Reproduce every line of the data, exactly and without its pictures.

» DATASET

★ ★ ★ ★ ★

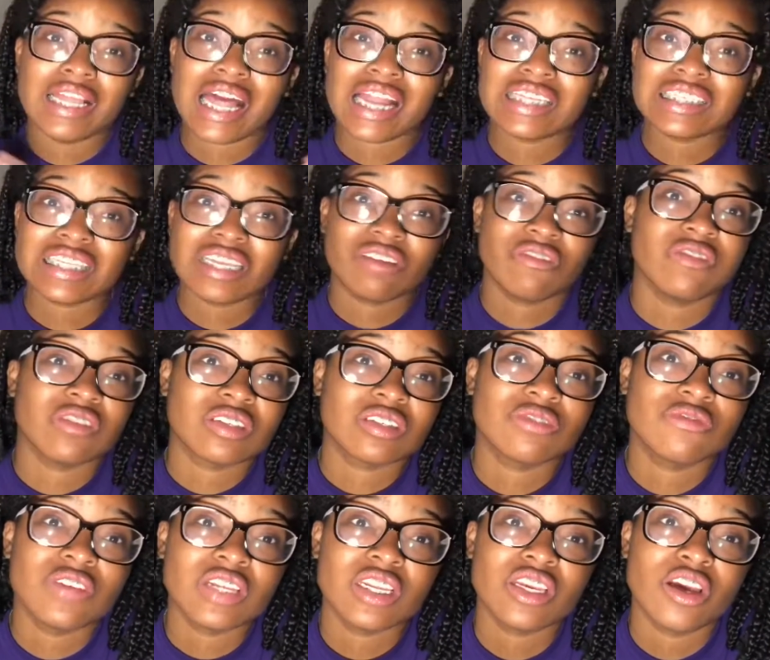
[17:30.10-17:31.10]
That is it for this
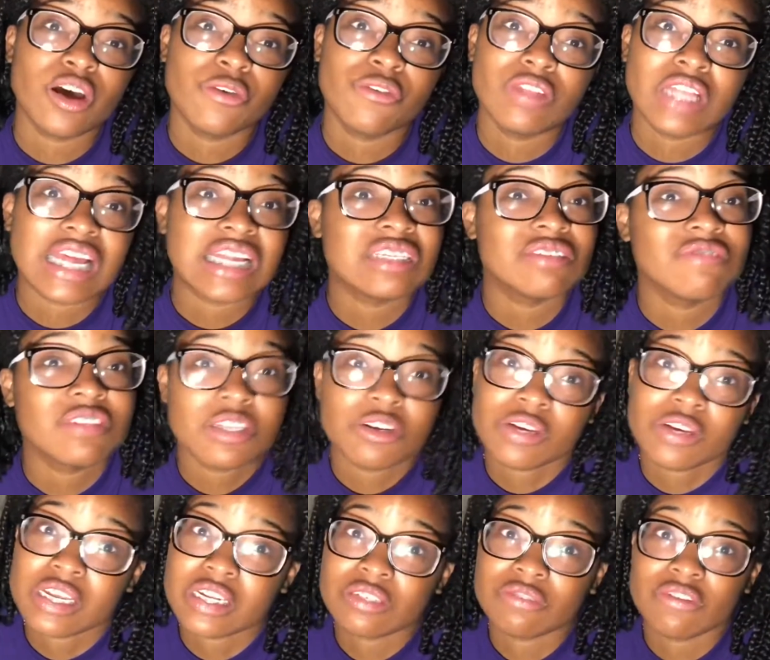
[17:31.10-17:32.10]
video. If you like this video,
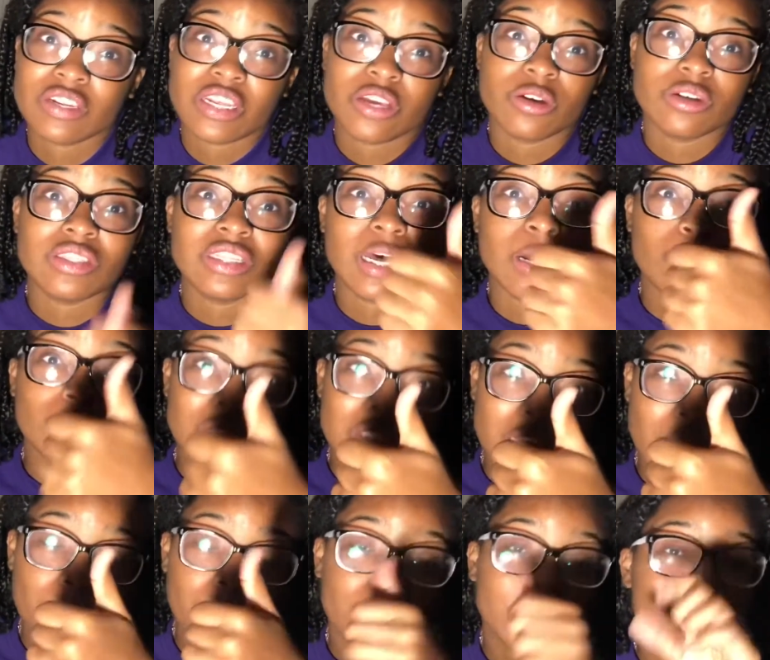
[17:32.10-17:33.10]
give this video a thumbs
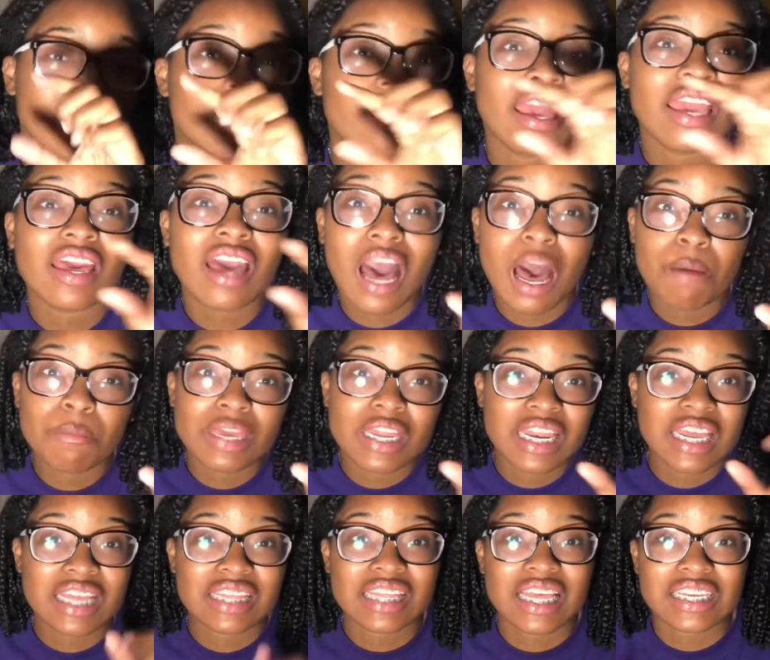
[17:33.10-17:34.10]
up, leave a comment, and
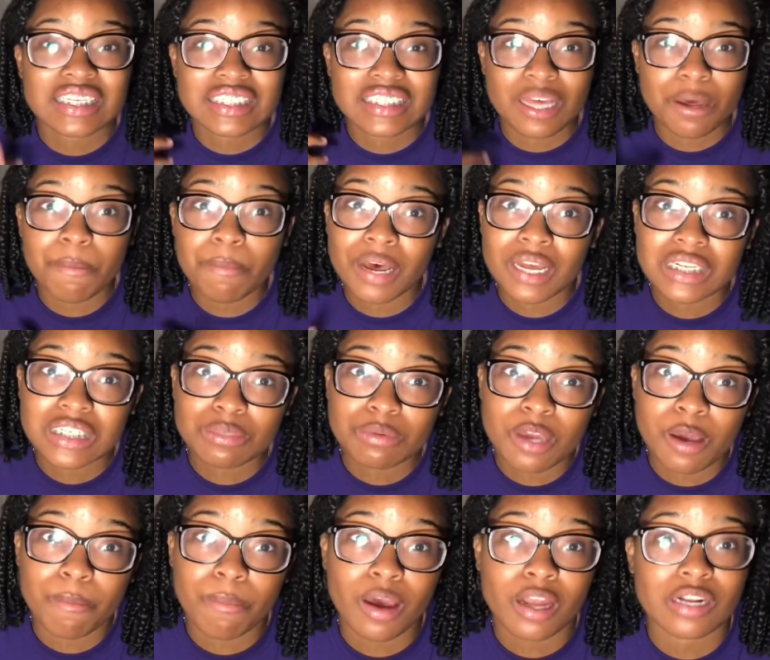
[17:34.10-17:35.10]
hit that sub button to
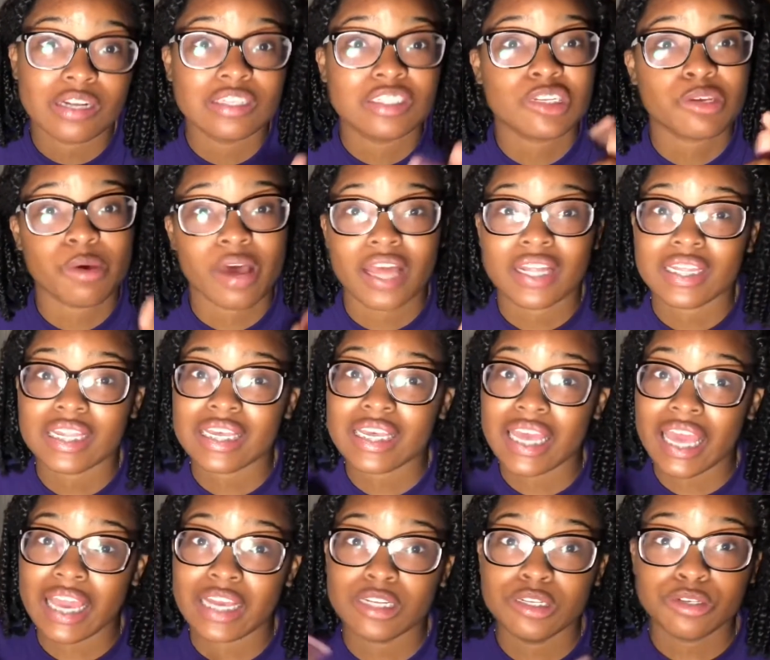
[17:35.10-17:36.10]
become part of the Squad
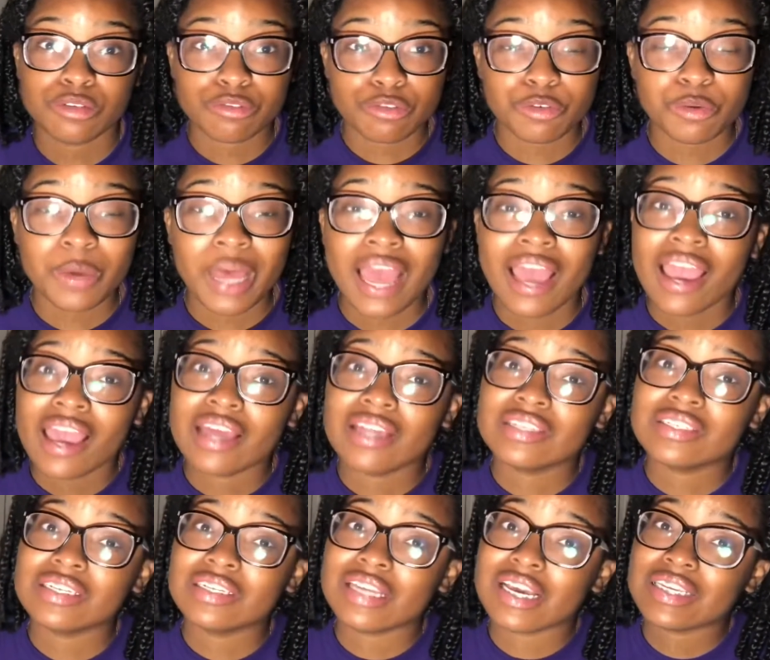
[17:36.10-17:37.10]
Gang crew. And
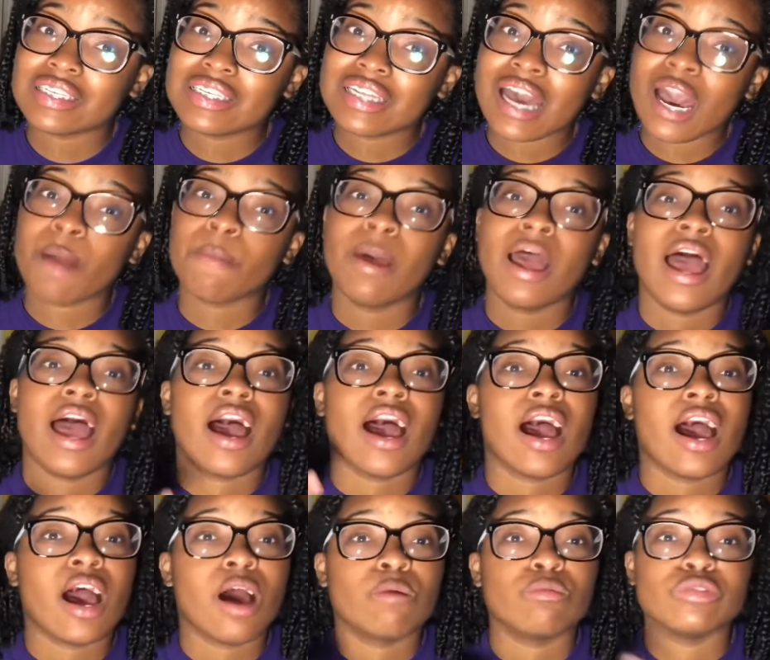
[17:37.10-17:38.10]
until next time,
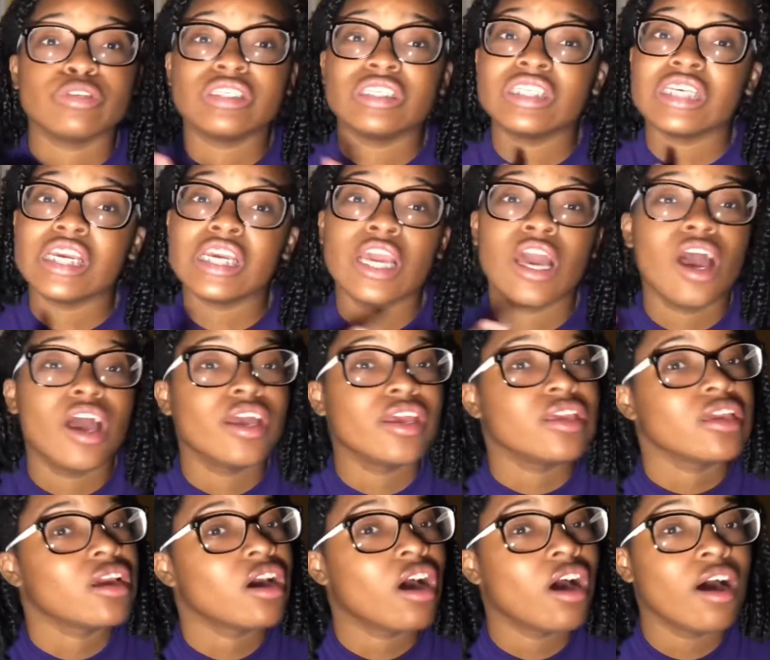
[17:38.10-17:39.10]
I will see
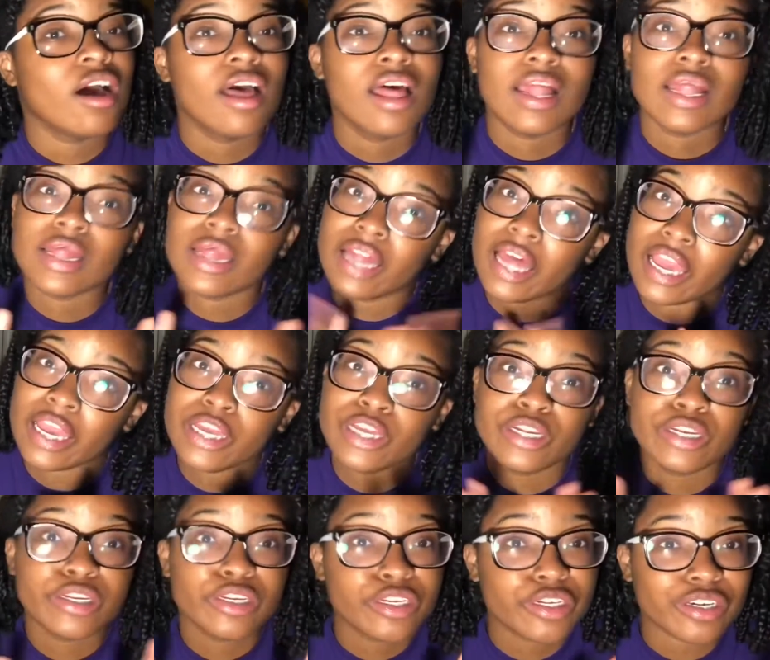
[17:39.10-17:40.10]
y'all
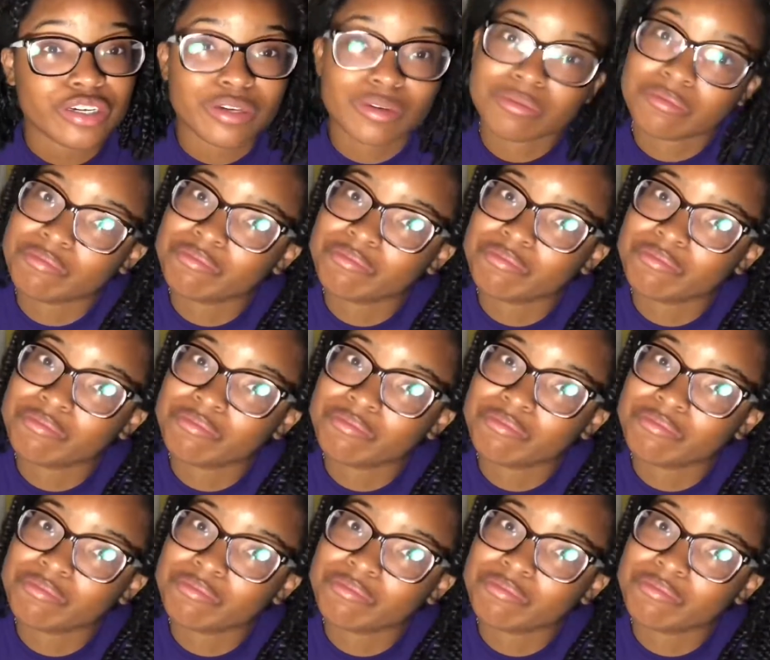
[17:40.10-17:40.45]
later.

★ ★ ★ ★ ★

» OUTPUT OF THE TASK
[17:30.10-17:31.10]
That is it for this
[17:31.10-17:32.10]
video. If you like this video,
[17:32.10-17:33.10]
give this video a thumbs
[17:33.10-17:34.10]
up, leave a comment, and
[17:34.10-17:35.10]
hit that sub button to
[17:35.10-17:36.10]
become part of the Squad
[17:36.10-17:37.10]
Gang crew. And
[17:37.10-17:38.10]
until next time,
[17:38.10-17:39.10]
I will see
[17:39.10-17:40.10]
y'all
[17:40.10-17:40.45]
later.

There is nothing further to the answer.